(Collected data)
┌──
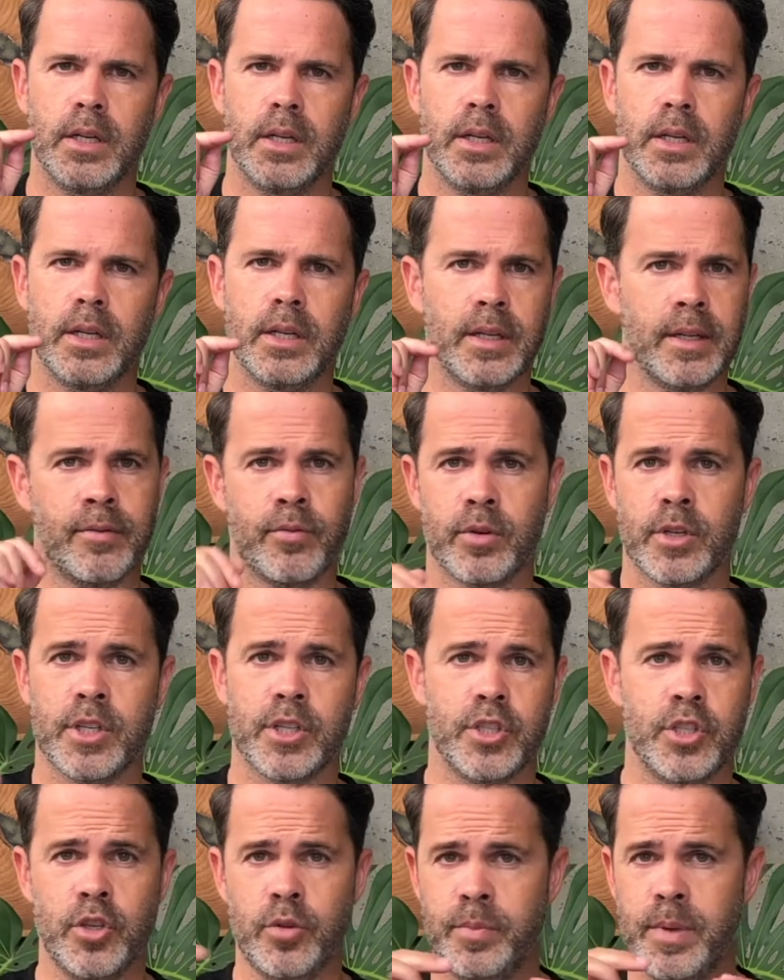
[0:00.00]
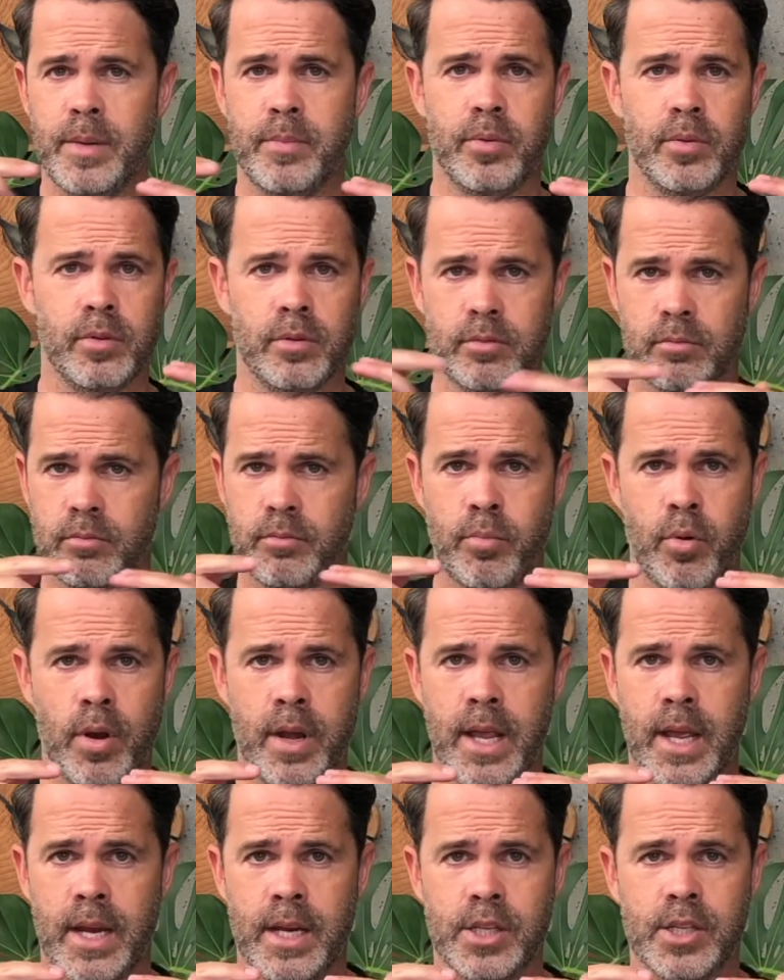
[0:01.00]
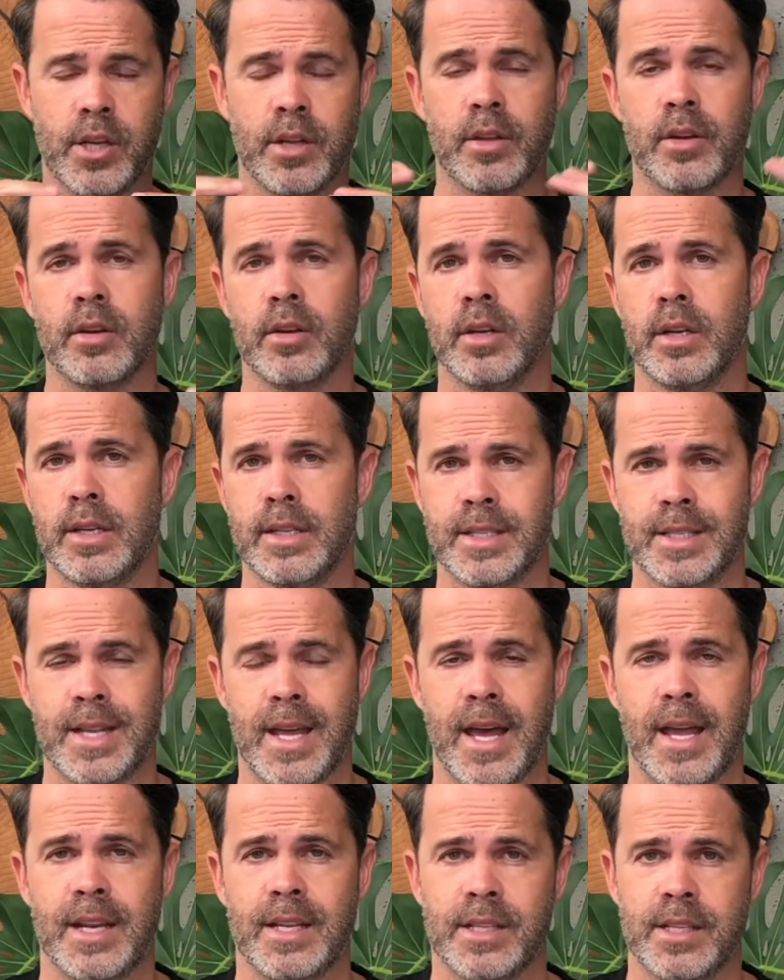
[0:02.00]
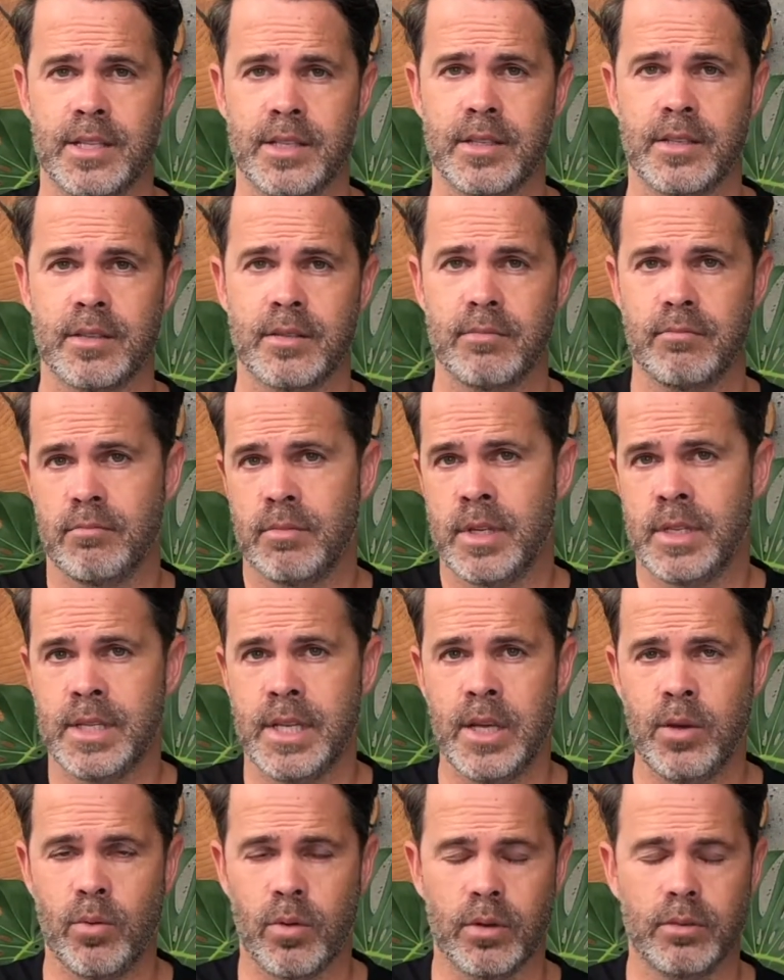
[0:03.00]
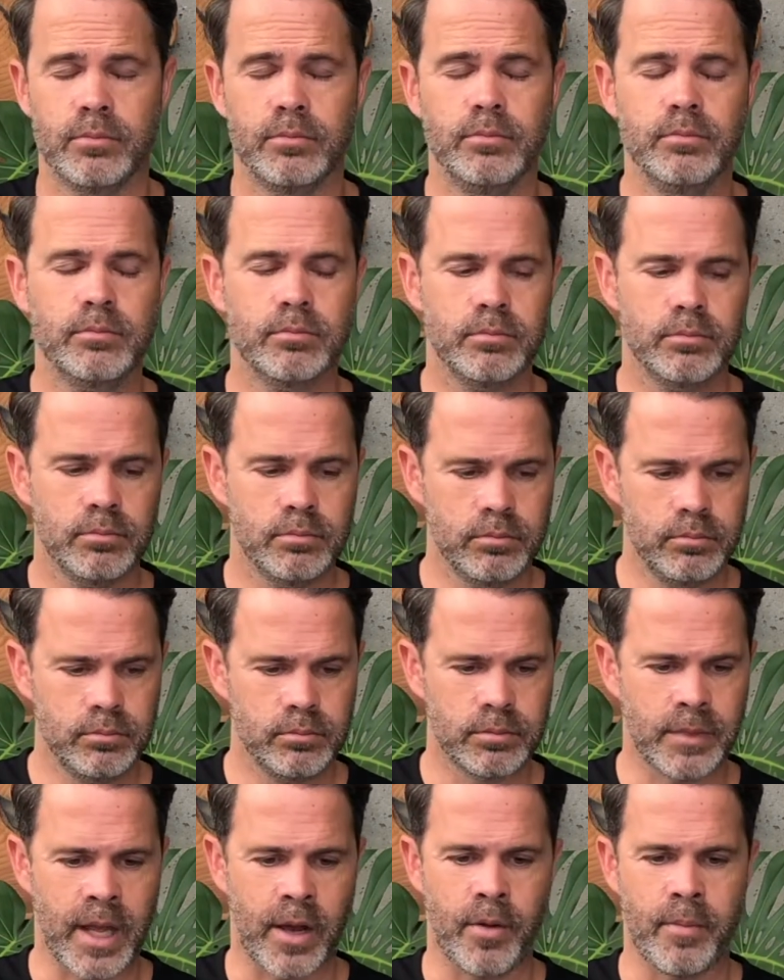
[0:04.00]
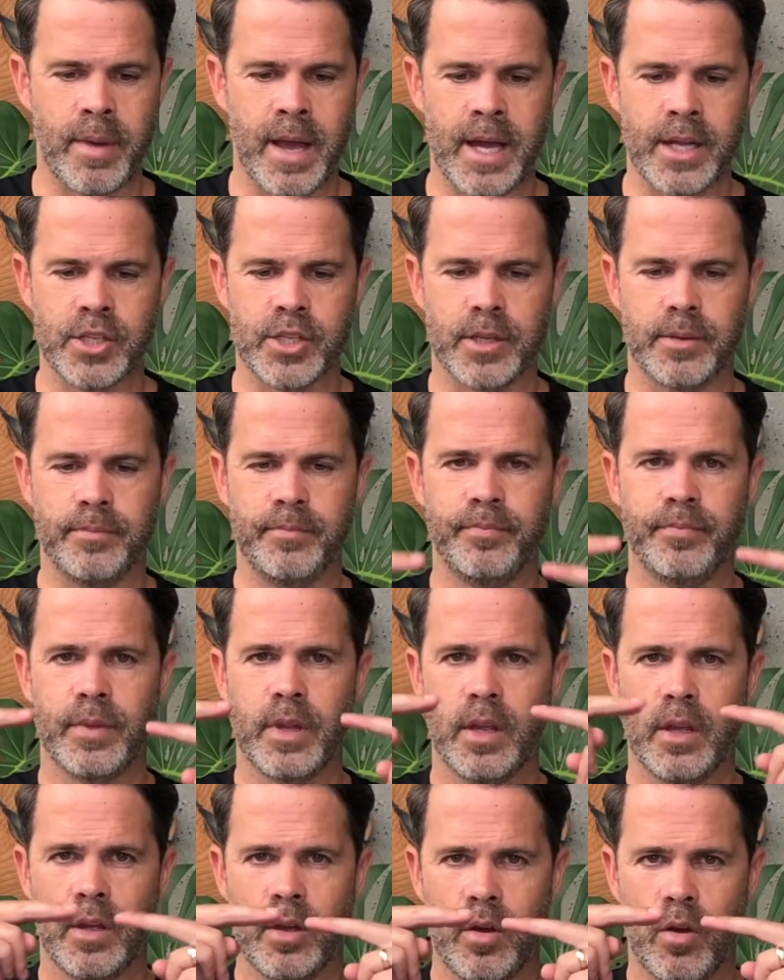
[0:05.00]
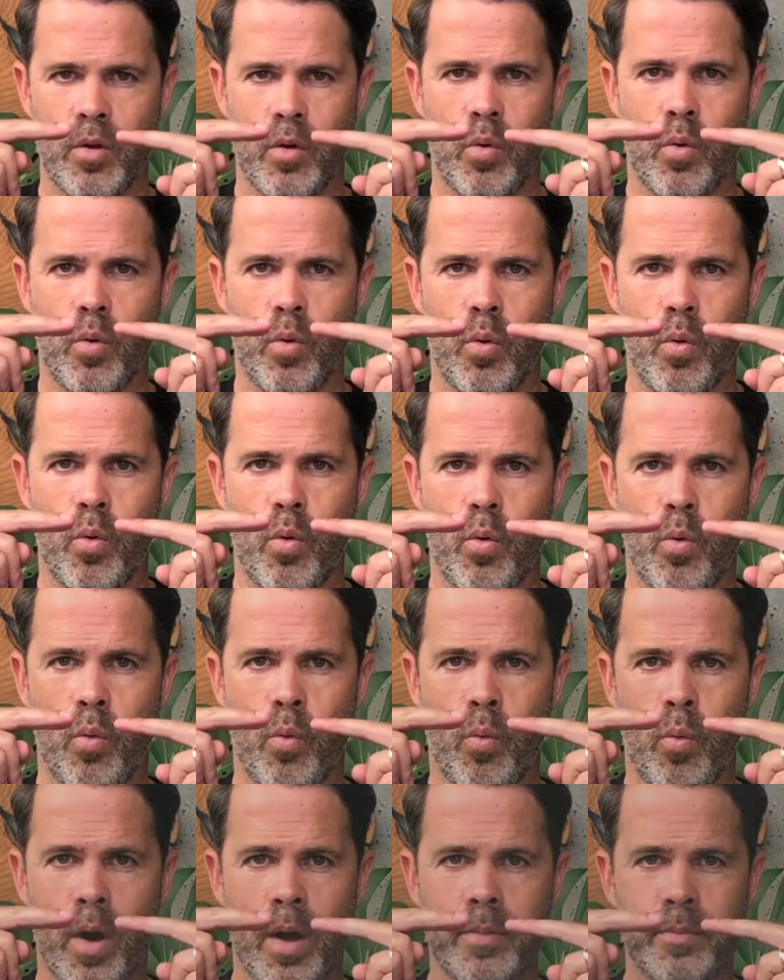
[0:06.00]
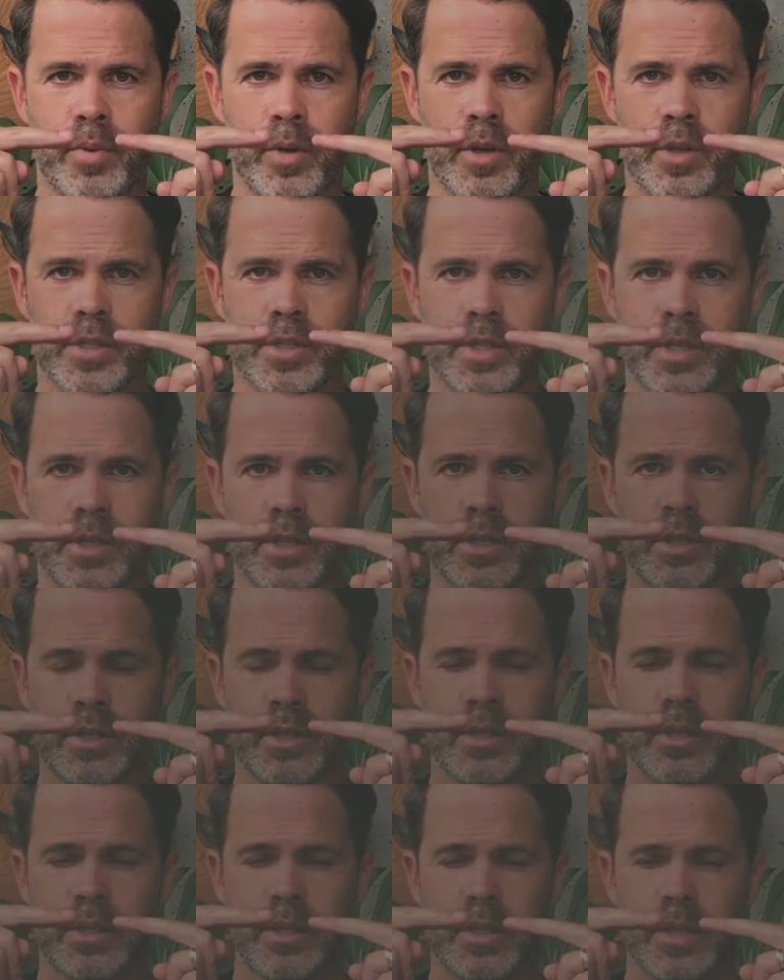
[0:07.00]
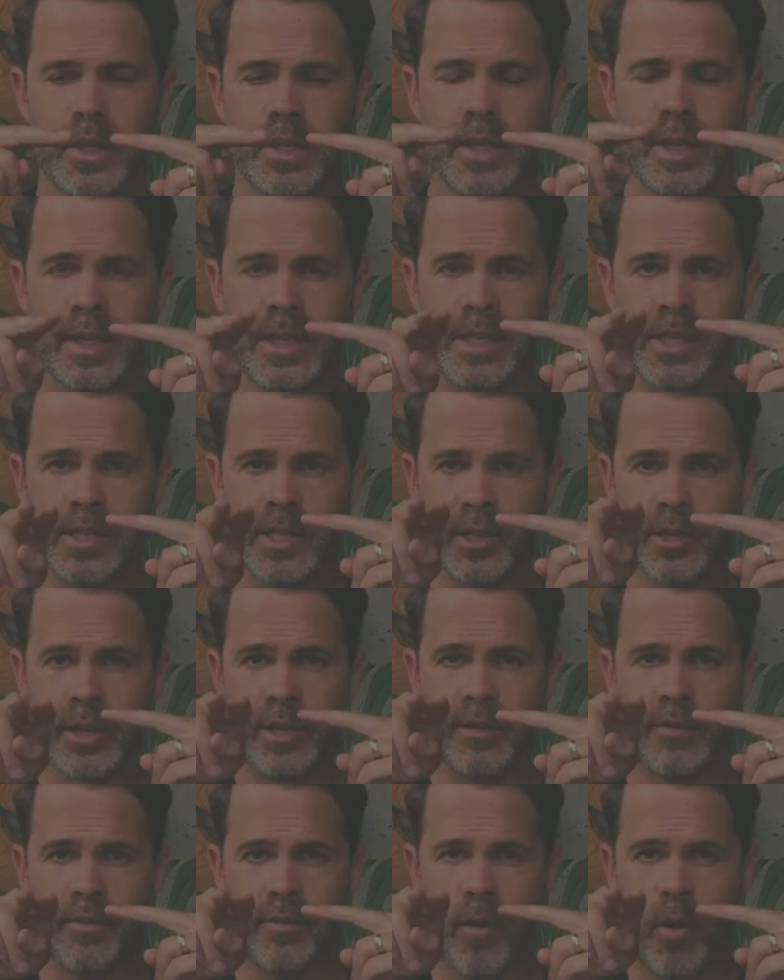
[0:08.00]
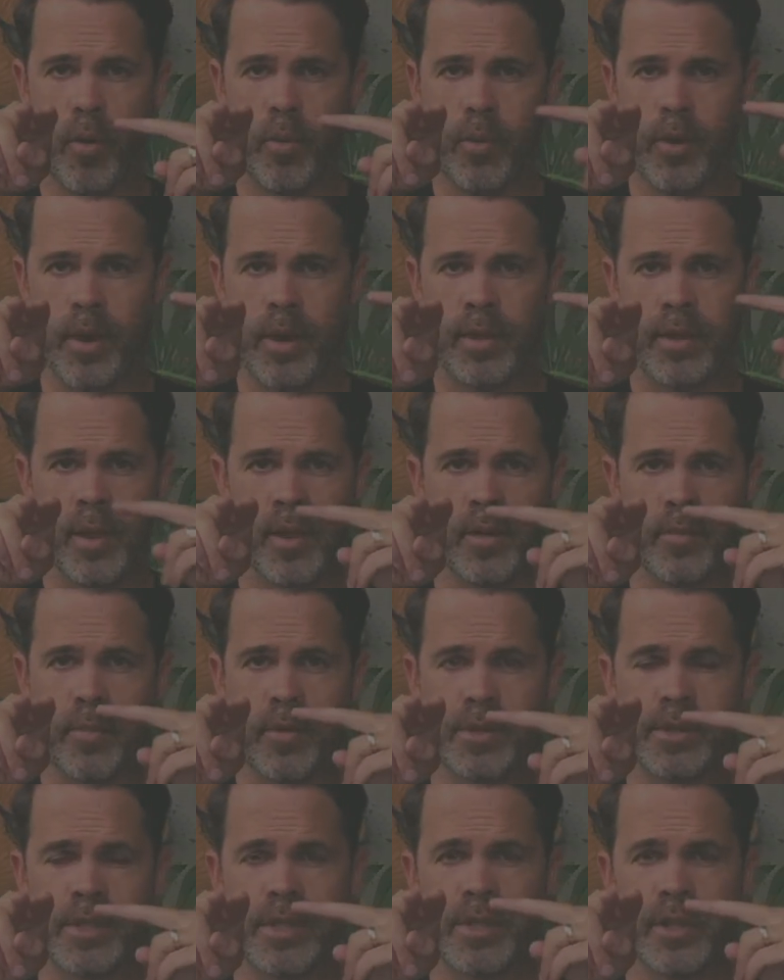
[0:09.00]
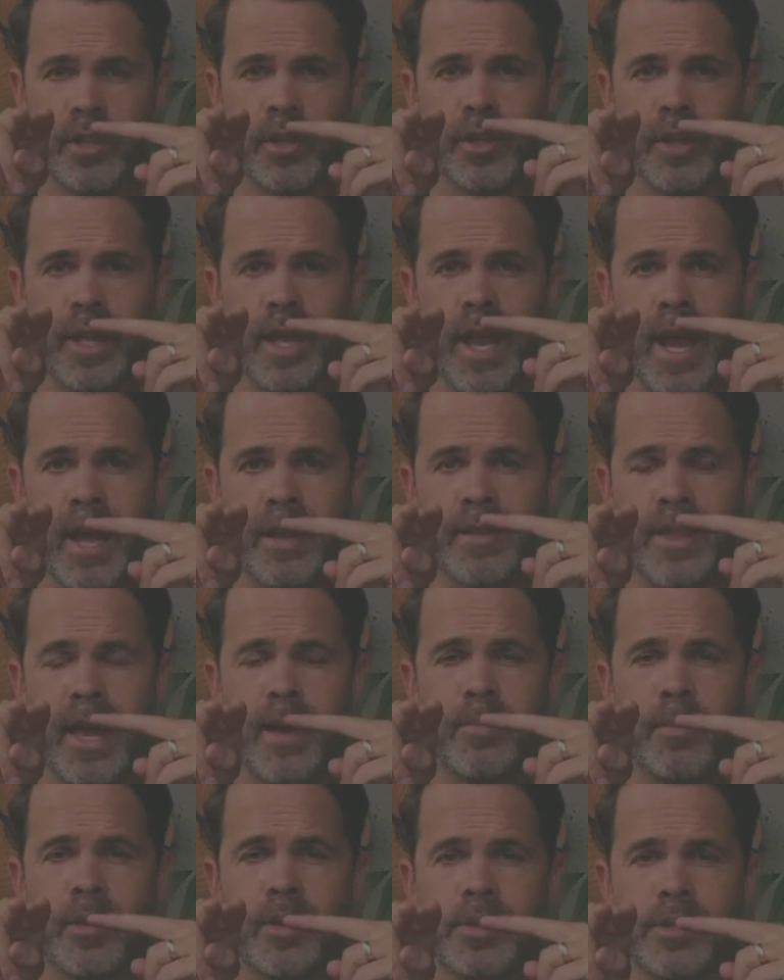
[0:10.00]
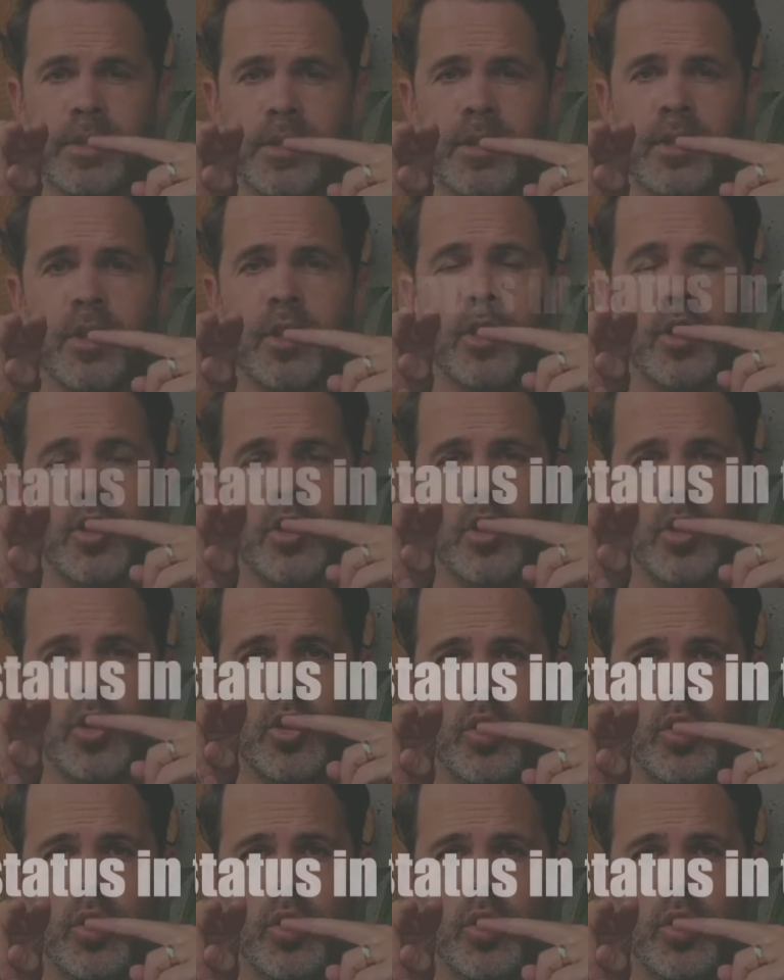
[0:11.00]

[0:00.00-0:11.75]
if we're just two people pointing at each other, status is equal. Now imagine one person is looking forward and the other person is looking at that person. Who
└──
After removing each picture, print the entries above exactly as they were.

[0:00.00]
[0:01.00]
[0:02.00]
[0:03.00]
[0:04.00]
[0:05.00]
[0:06.00]
[0:07.00]
[0:08.00]
[0:09.00]
[0:10.00]
[0:11.00]

[0:00.00-0:11.75]
if we're just two people pointing at each other, status is equal. Now imagine one person is looking forward and the other person is looking at that person. Who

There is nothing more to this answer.